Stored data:
┌────────

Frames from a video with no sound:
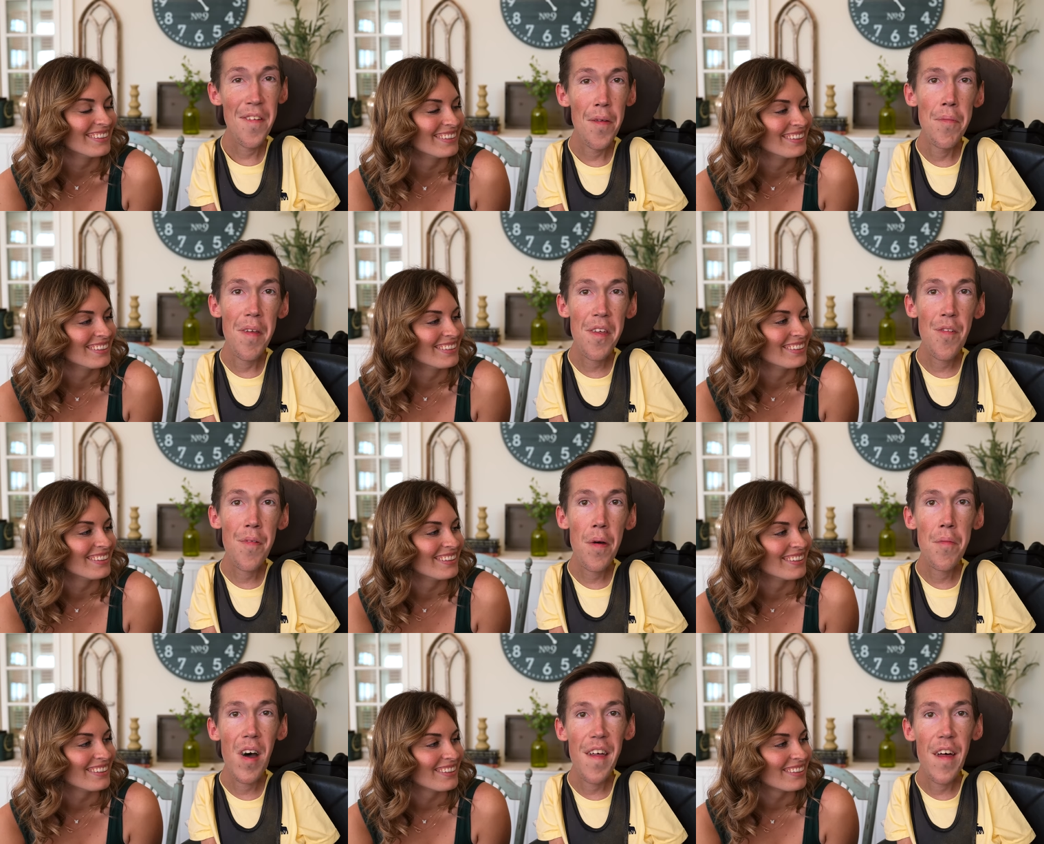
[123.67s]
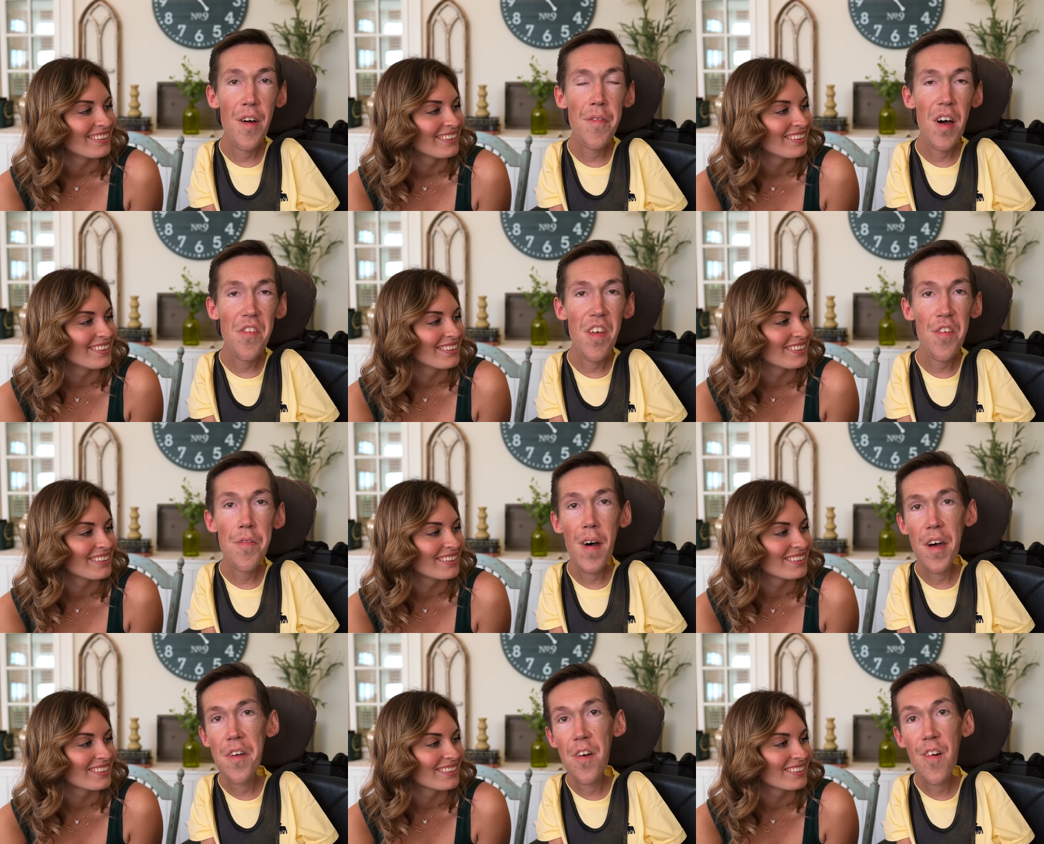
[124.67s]
Speaker 1: the belief that my life has less
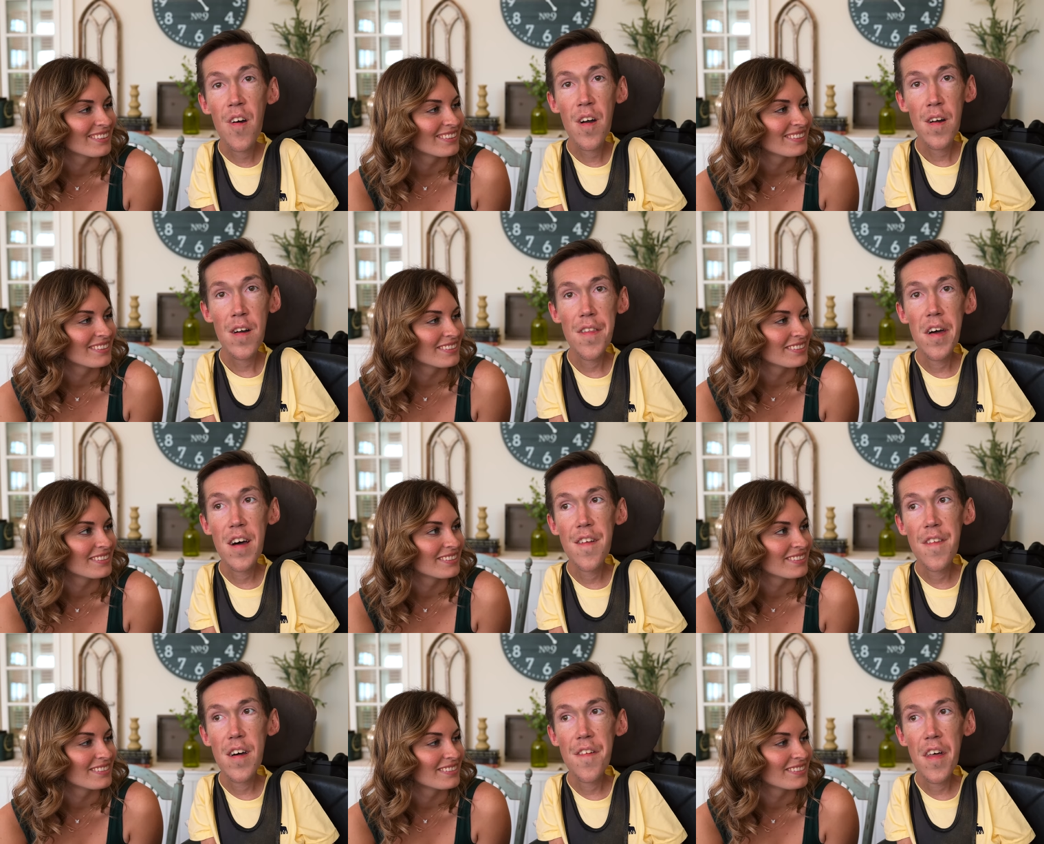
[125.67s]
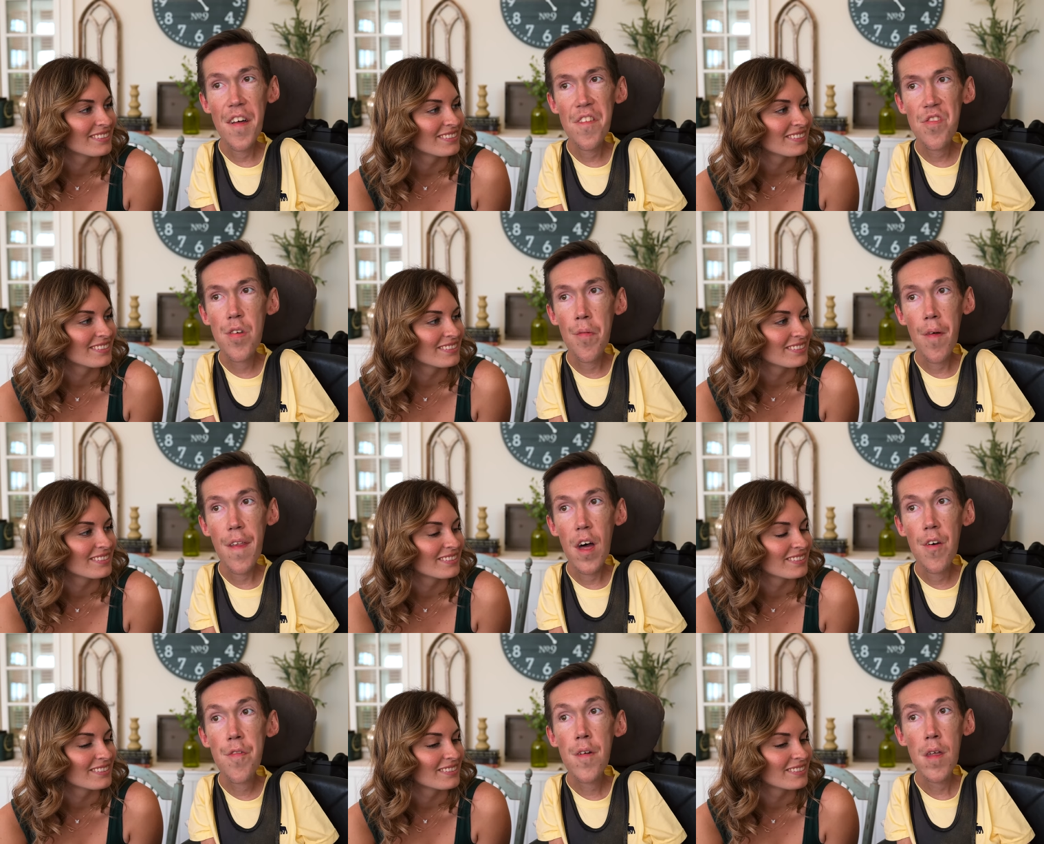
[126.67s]
value than a non disabled
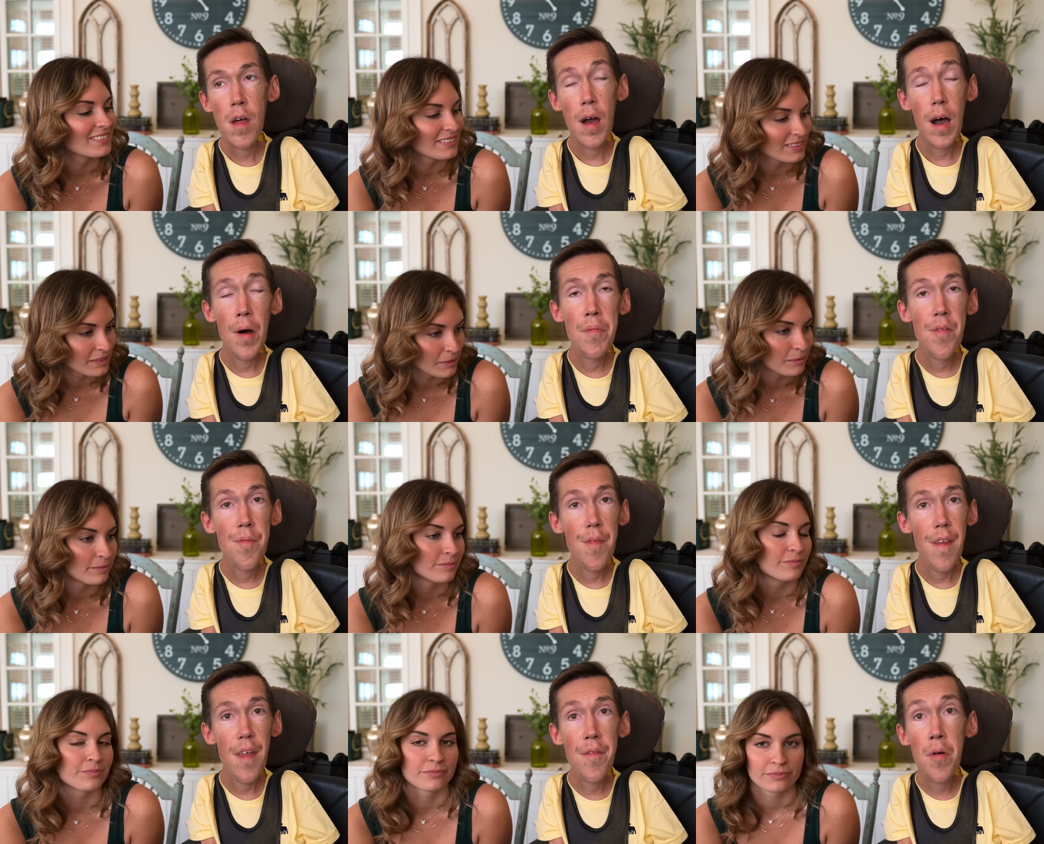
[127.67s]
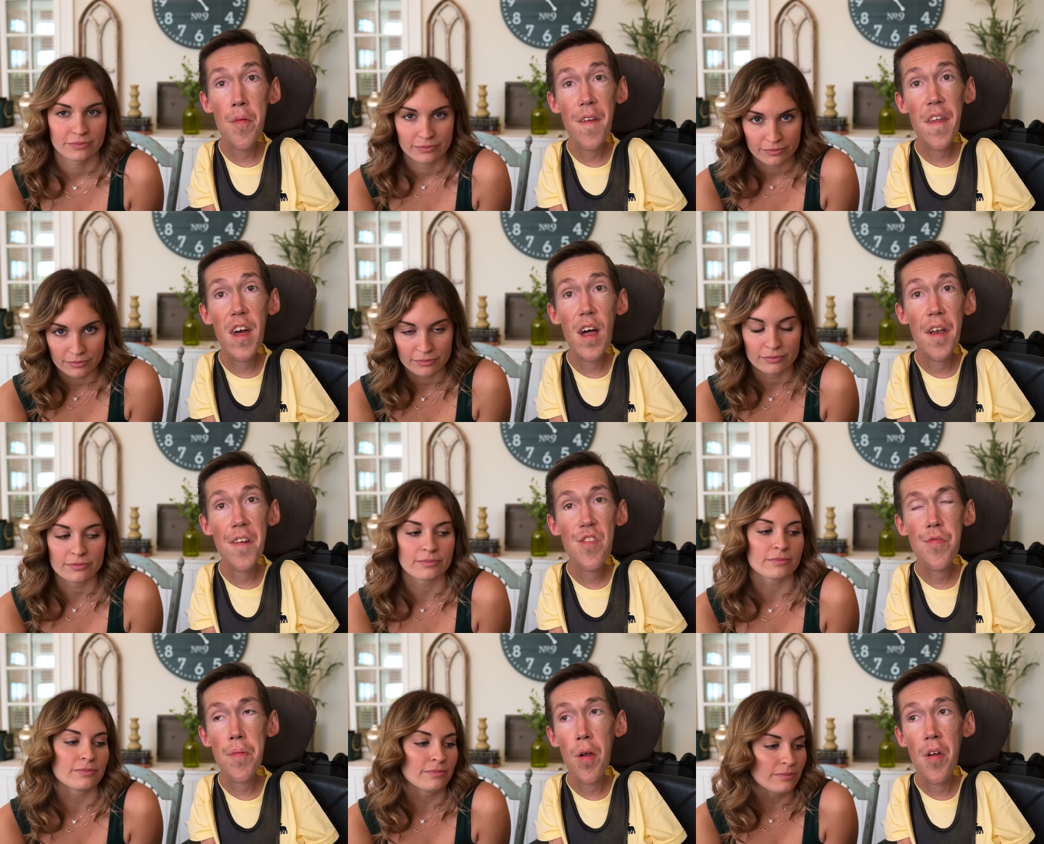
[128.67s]
life. I've been living with it and
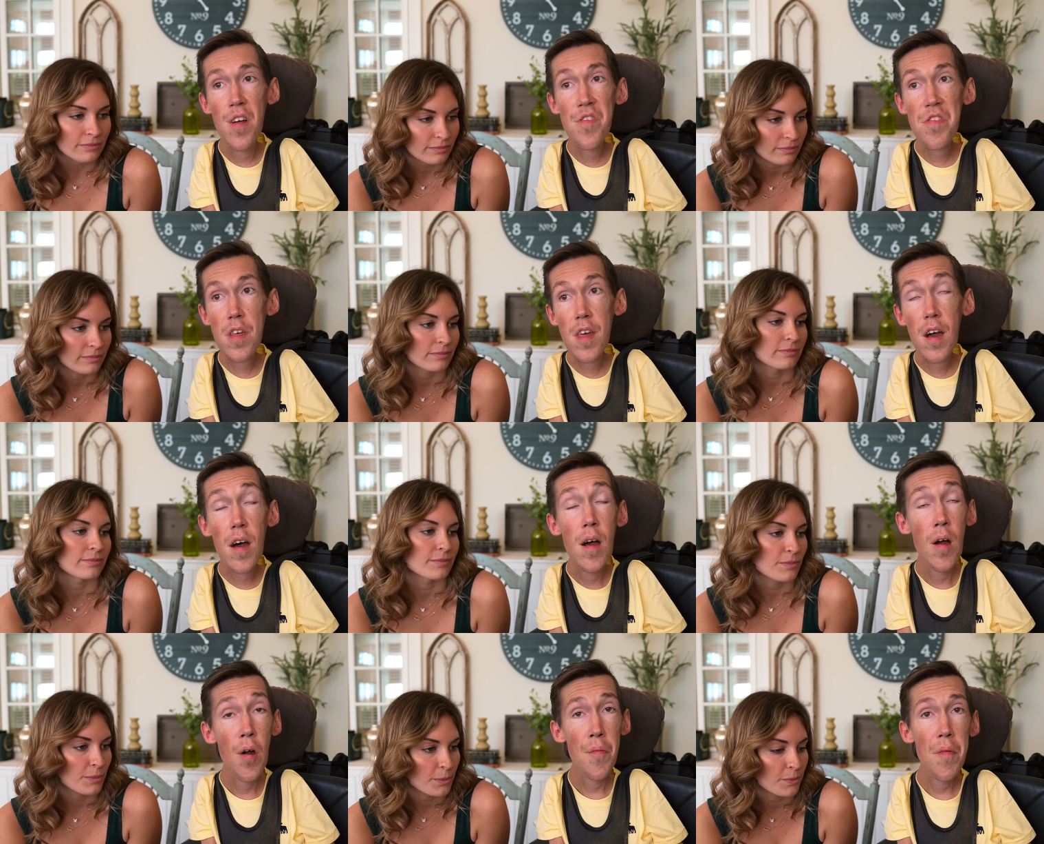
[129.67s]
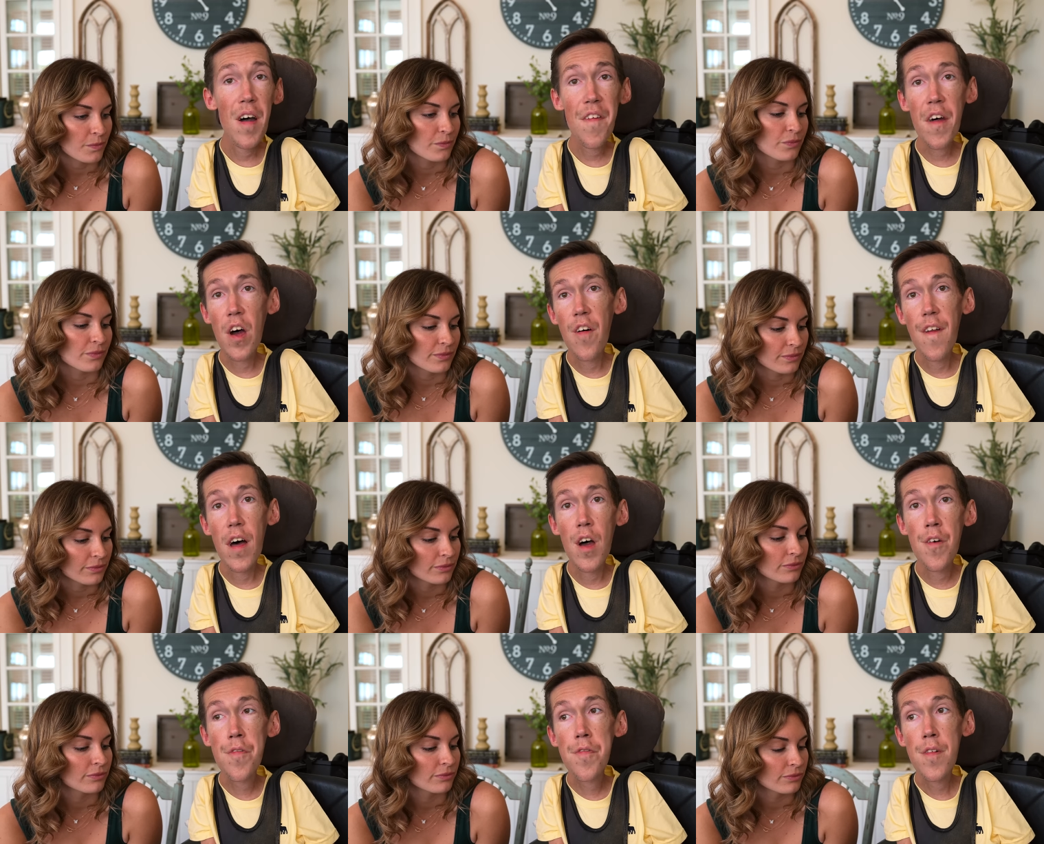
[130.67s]
experiencing it my entire
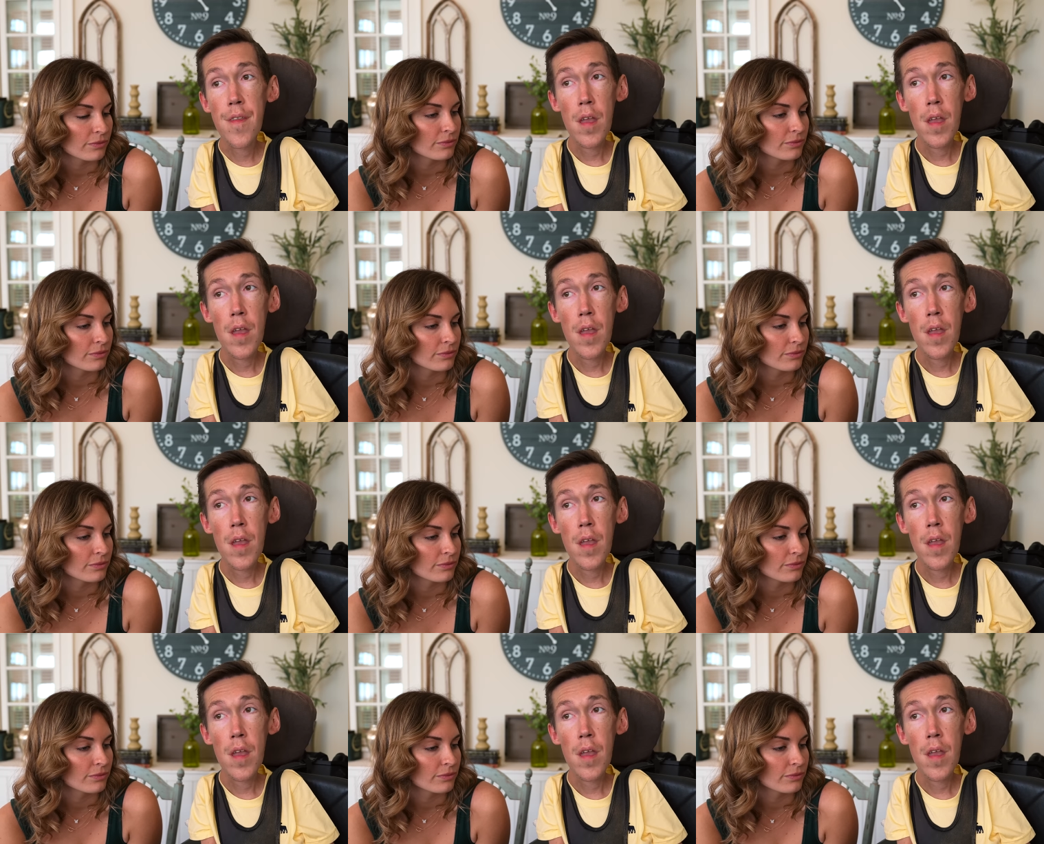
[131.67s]
life,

└────────

▶ _WORK TASK_: Omitting the pictures, copy each record above exactly as it stands.

▶ _OUTPUT_:
Frames from a video with no sound:
[123.67s]
[124.67s]
Speaker 1: the belief that my life has less
[125.67s]
[126.67s]
value than a non disabled
[127.67s]
[128.67s]
life. I've been living with it and
[129.67s]
[130.67s]
experiencing it my entire
[131.67s]
life,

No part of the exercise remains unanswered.